▶

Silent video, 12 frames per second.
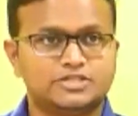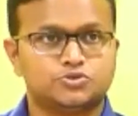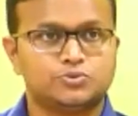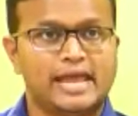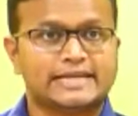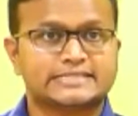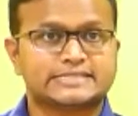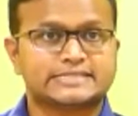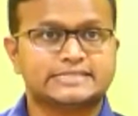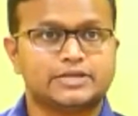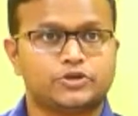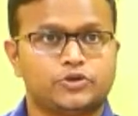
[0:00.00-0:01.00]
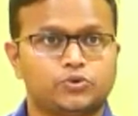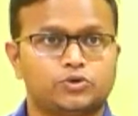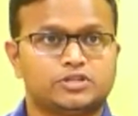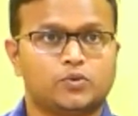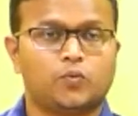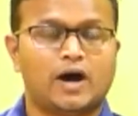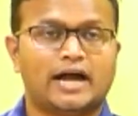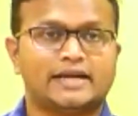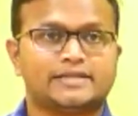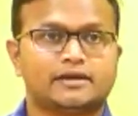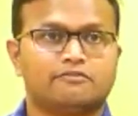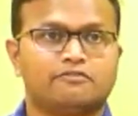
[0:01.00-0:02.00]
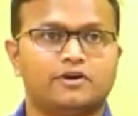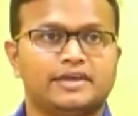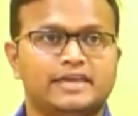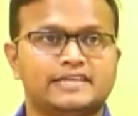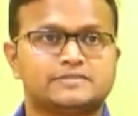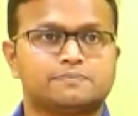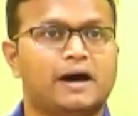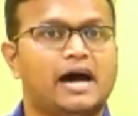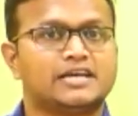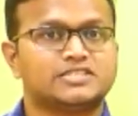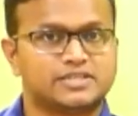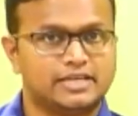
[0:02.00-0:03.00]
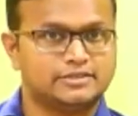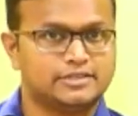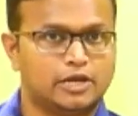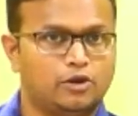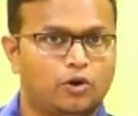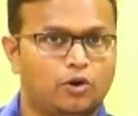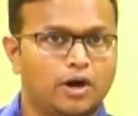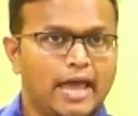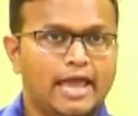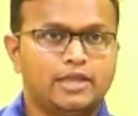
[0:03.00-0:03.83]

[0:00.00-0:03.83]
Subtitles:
is to execute whatever is passed in the law.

◀

→ What is needed
Go through the listing above and quote it exactly, apart from its images.

→ Expected output
Silent video, 12 frames per second.
[0:00.00-0:01.00]
[0:01.00-0:02.00]
[0:02.00-0:03.00]
[0:03.00-0:03.83]

[0:00.00-0:03.83]
Subtitles:
is to execute whatever is passed in the law.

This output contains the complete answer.